The order of taking stated that the land was taken in fee “ for municipal purposes.” It is provided by G. L. c. 40, § 14, that the aldermen of any city, except Boston, . . . may . . . take by eminent domain . . . for any municipal purpose any land . . . not already appropriated to public use ...” It is required by G. L. c. 79, § 1, that, when a taking is made by eminent domain, the order therefor shall among other matters state “ the purpose for which such property is taken.” There is some ground for the contention that the order of taking here assailed is sufficient in that it follows somewhat closely the words of G. L. c. 40, § 14. That section, however, appears for the first time in the General Laws as a requirement of the statement of the purposes for which land may be taken by eminent domain by a city or town. Its phraseology was adumbrated by St. 1915, c. 263, the main purpose of which was another matter. Nevins v. City Council of Springfield, 227 Mass. 538. The statutes anterior to the General Laws commonly enumerated the specific purposes for which land might be taken by eminent domain by a municipality. See R. L. c. 25, §§ 25, 45, 47. St. 1915, c. 143. St. 1918, c. 291, §§ 6, 8. Presmnably under those earlier statutes it would have been necessary to state in the instrument of taking the exact purpose for which the land was taken by eminent domain, in order that it might appear that the purpose was one for which a taking was authorized. Harris v. Marblehead, 10 Gray, 40, 44.
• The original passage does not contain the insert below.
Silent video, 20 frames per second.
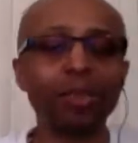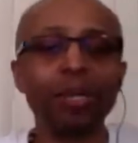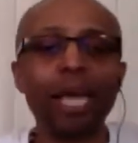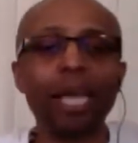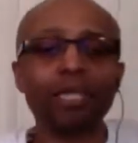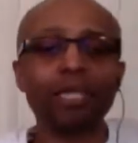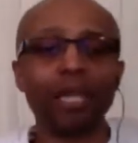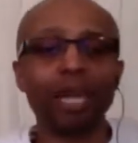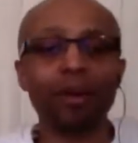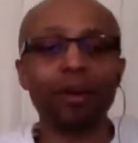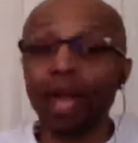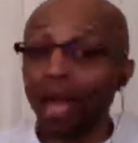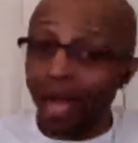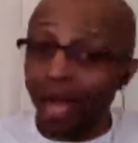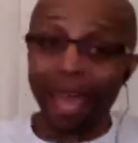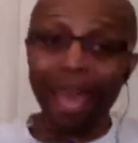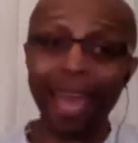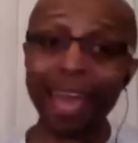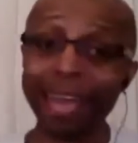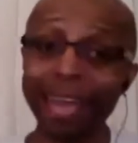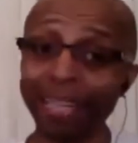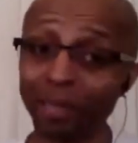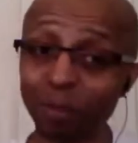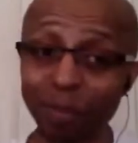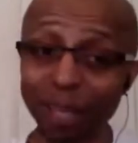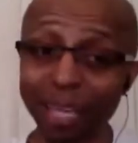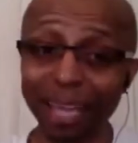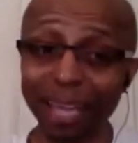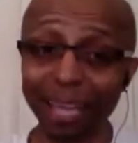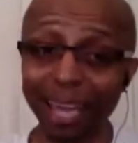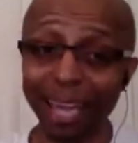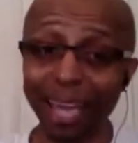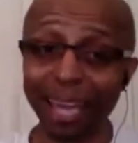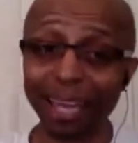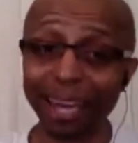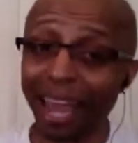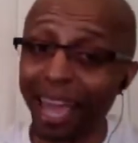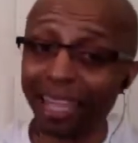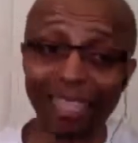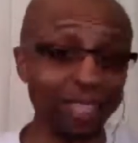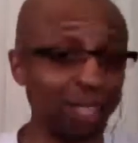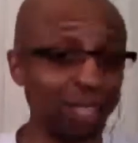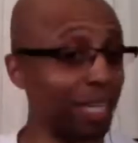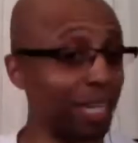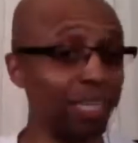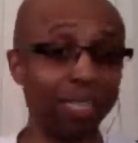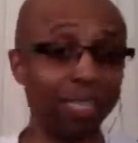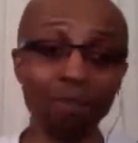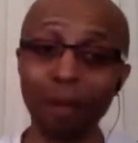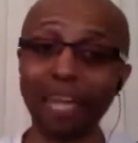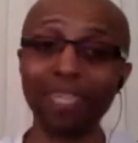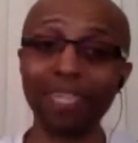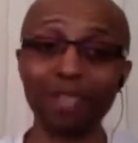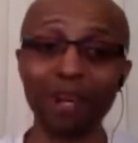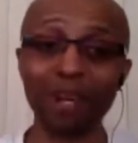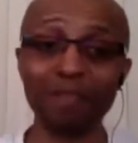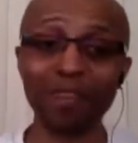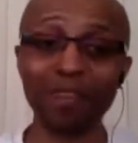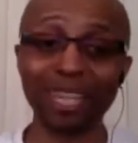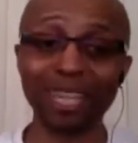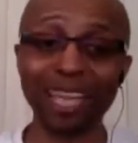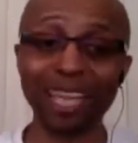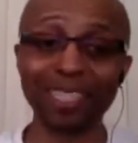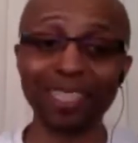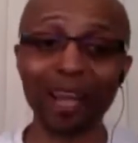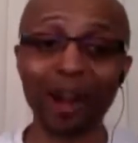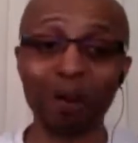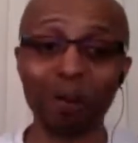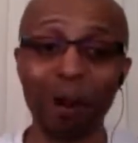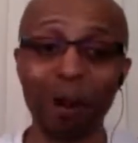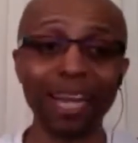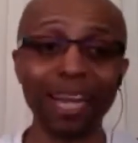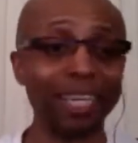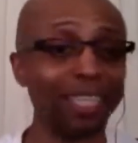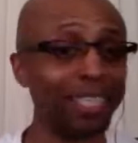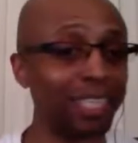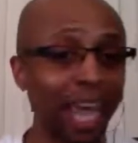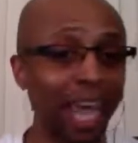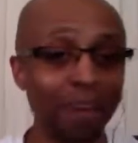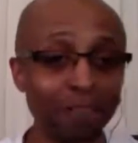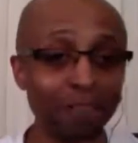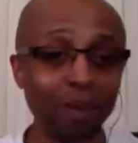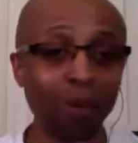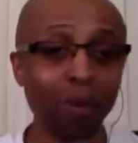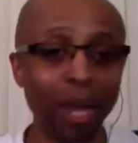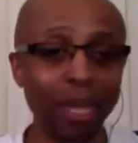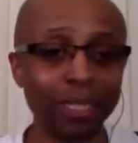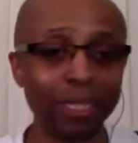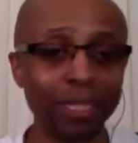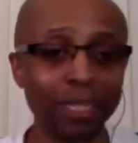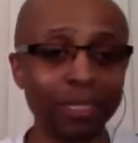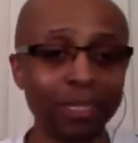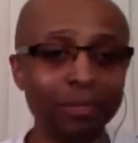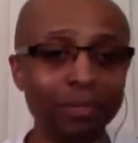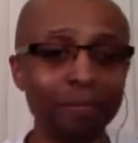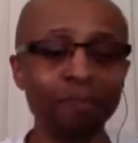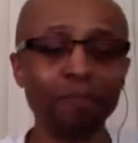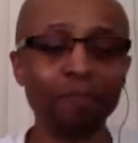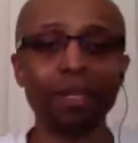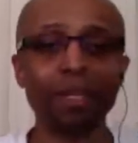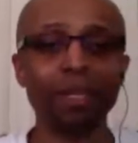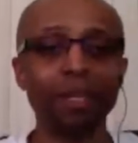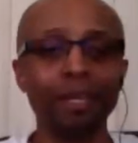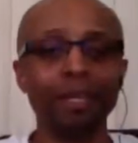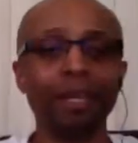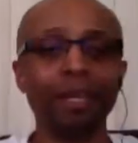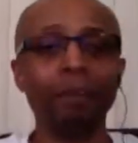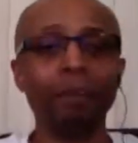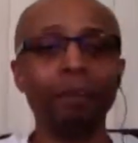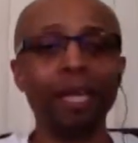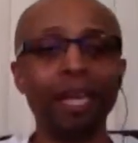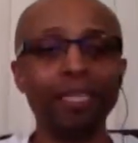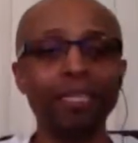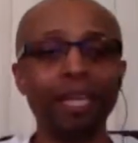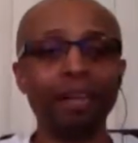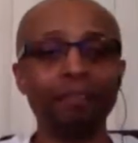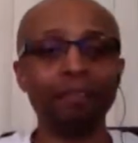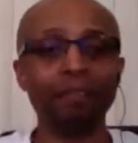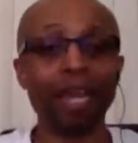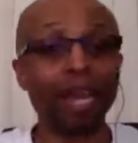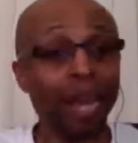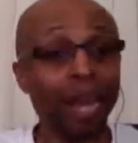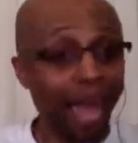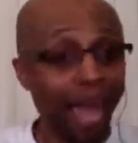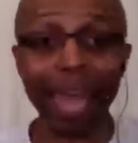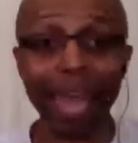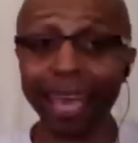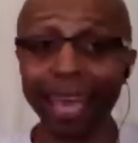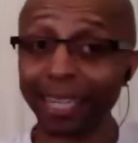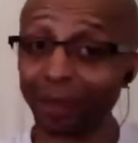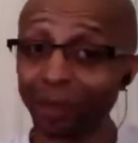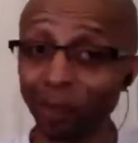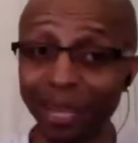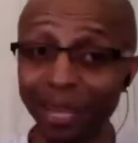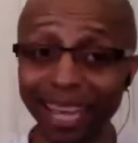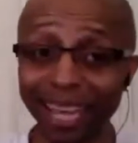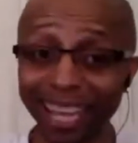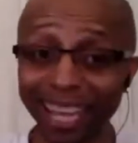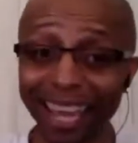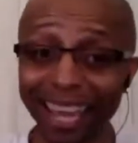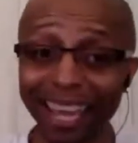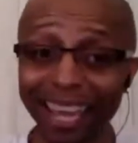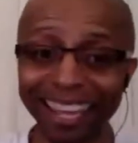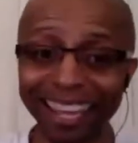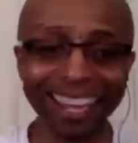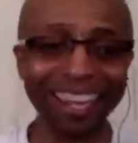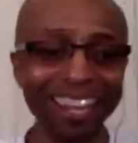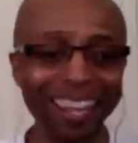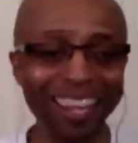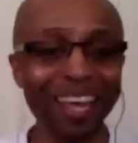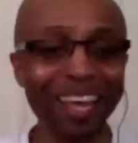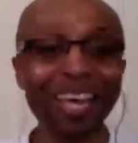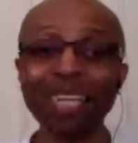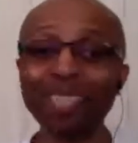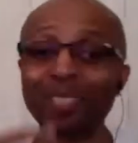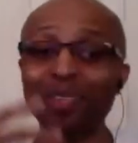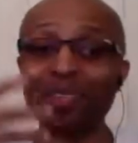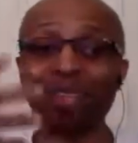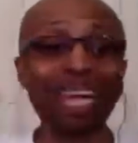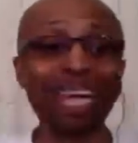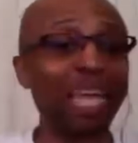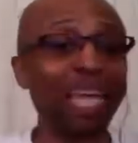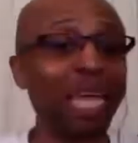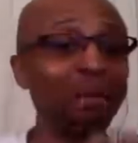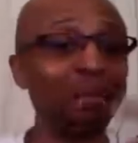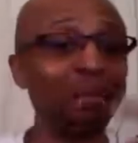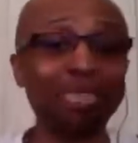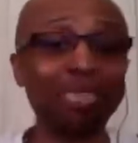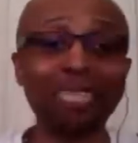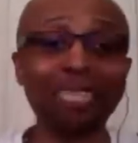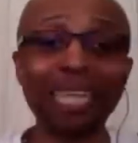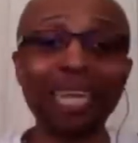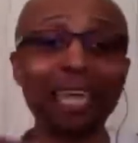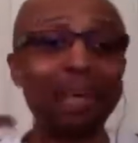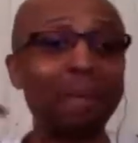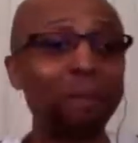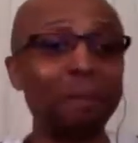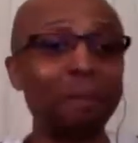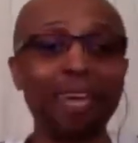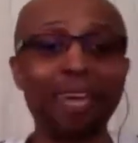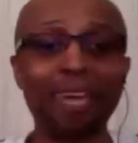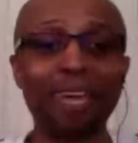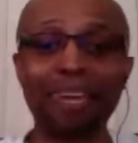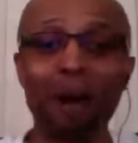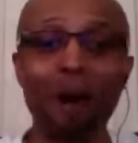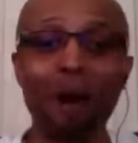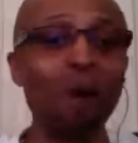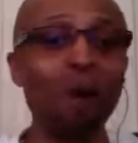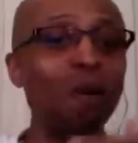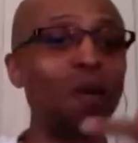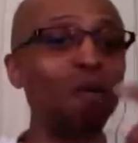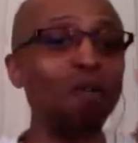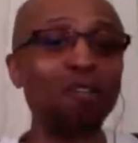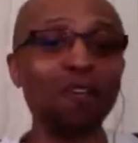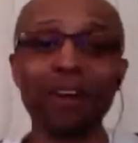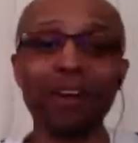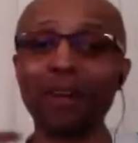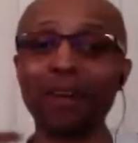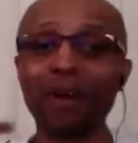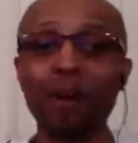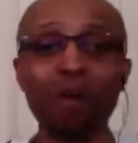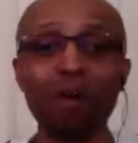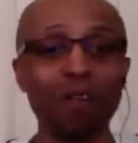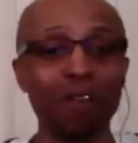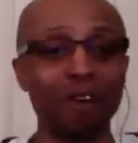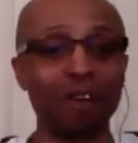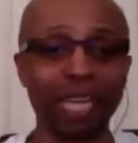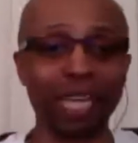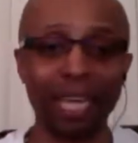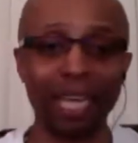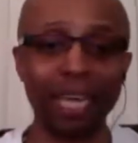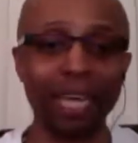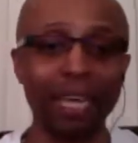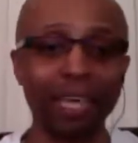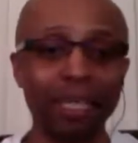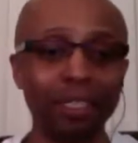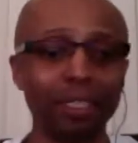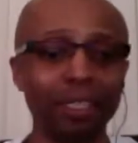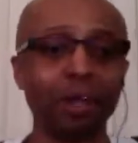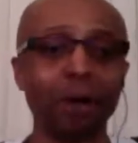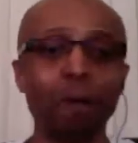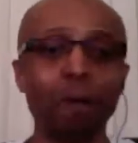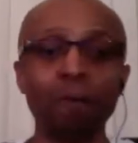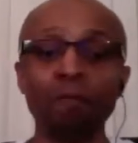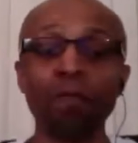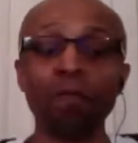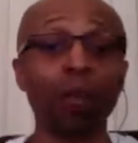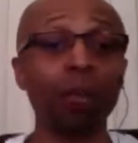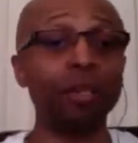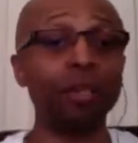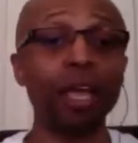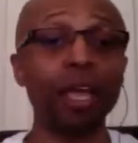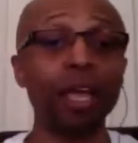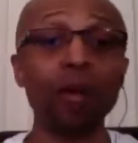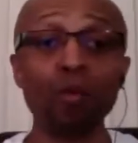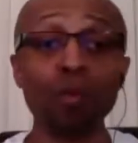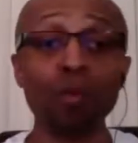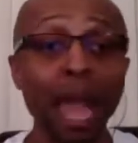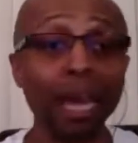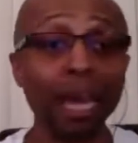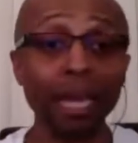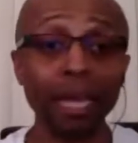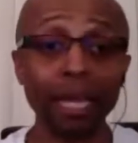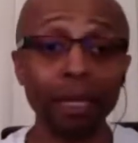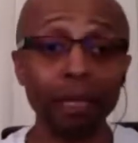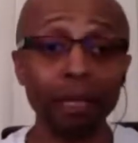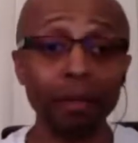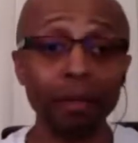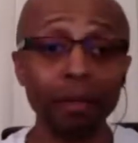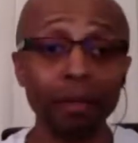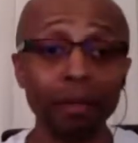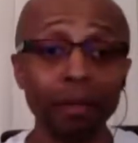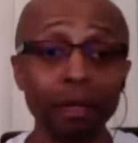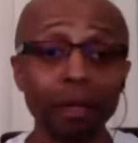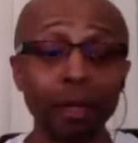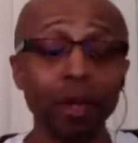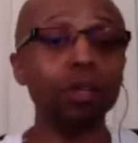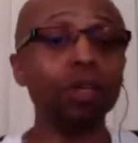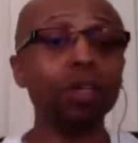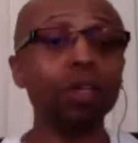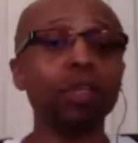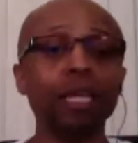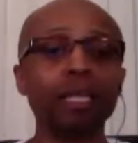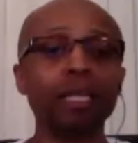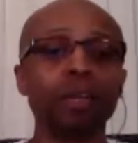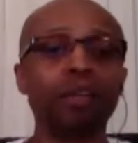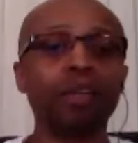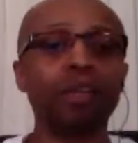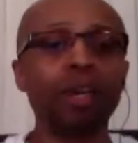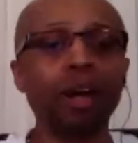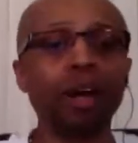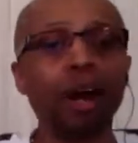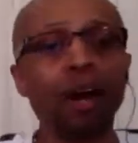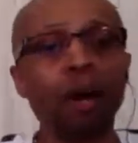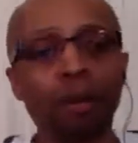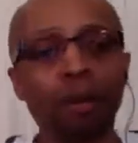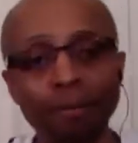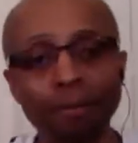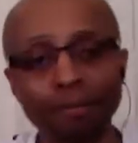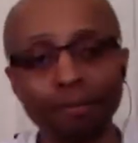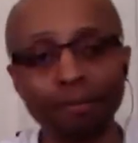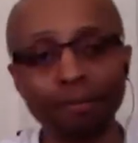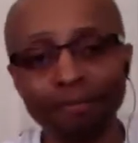2 days later, hey, it's me again. Hey, just making sure everything is all right. Did you have any questions? A couple days after that, hey, it's me again. So they keep seeing me over and over again. So when they're ready, who do you think they're going to call?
A general revision of statutes does not ordinarily change the effect of earlier provisions, but is to be construed as a continuation of them in the absence of some plain indication of a legislative intent to alter the law. Mackintosh, petitioner, 246 Mass. 482, and cases there collected. It is said in the “ Preliminary Report of the Commissioners to Consolidate and Arrange the General Laws ” Yol. 1, at page 10, that G. L. c. 79, § 1, “ is not a reenactment of and does not take the place of any existing statute, since such a provision has *57been wholly lacking in the past.” This statement and the language of the proposed new section must be interpreted in the light of preexisting law in order to ascertain its true meaning. The power of eminent domain is one of the highest powers of government. It appropriates to a public use private property against the will of the owner. Commonly there must be strict compliance with statutes by which its exercise is regulated. Derby v. Framingham & Lowell Railroad, 119 Mass. 516. Lajoie v. Lowell, 214 Mass. 8. Turner v. Gardner, 216 Mass. 65. Spare v. Springfield, 231 Mass. 267. It sometimes is a question of considerable difficulty to determine whether a specified use of land may be a legal municipal purpose. See Opinions of the Justices, 155 Mass. 598; 182 Mass. 605; Jones v. Portland, 245 U. S. 217; Lajoie v. Milliken, 242 Mass. 508, 522. Land appropriated to one public use cannot be diverted to another inconsistent public use without plain legislation to that end. Higginson v. Treasurer & School House Commissioners of Boston, 212 Mass. 583, 591. The natural meaning of the requirement that the order of taking shall state the purpose for which such property is taken is that some definite use must be declared as the intent and design of the body exercising the power, and that a general, undefined and comprehensive statement will not satisfy the terms of the statute. Compare Bailen v. Assessors of Chelsea, 241 Mass. 411. It can hardly be thought that it would satisfy this requirement to state merely that land is taken for a “ public purpose.” See Appleton v. Newton, 178 Mass. 276.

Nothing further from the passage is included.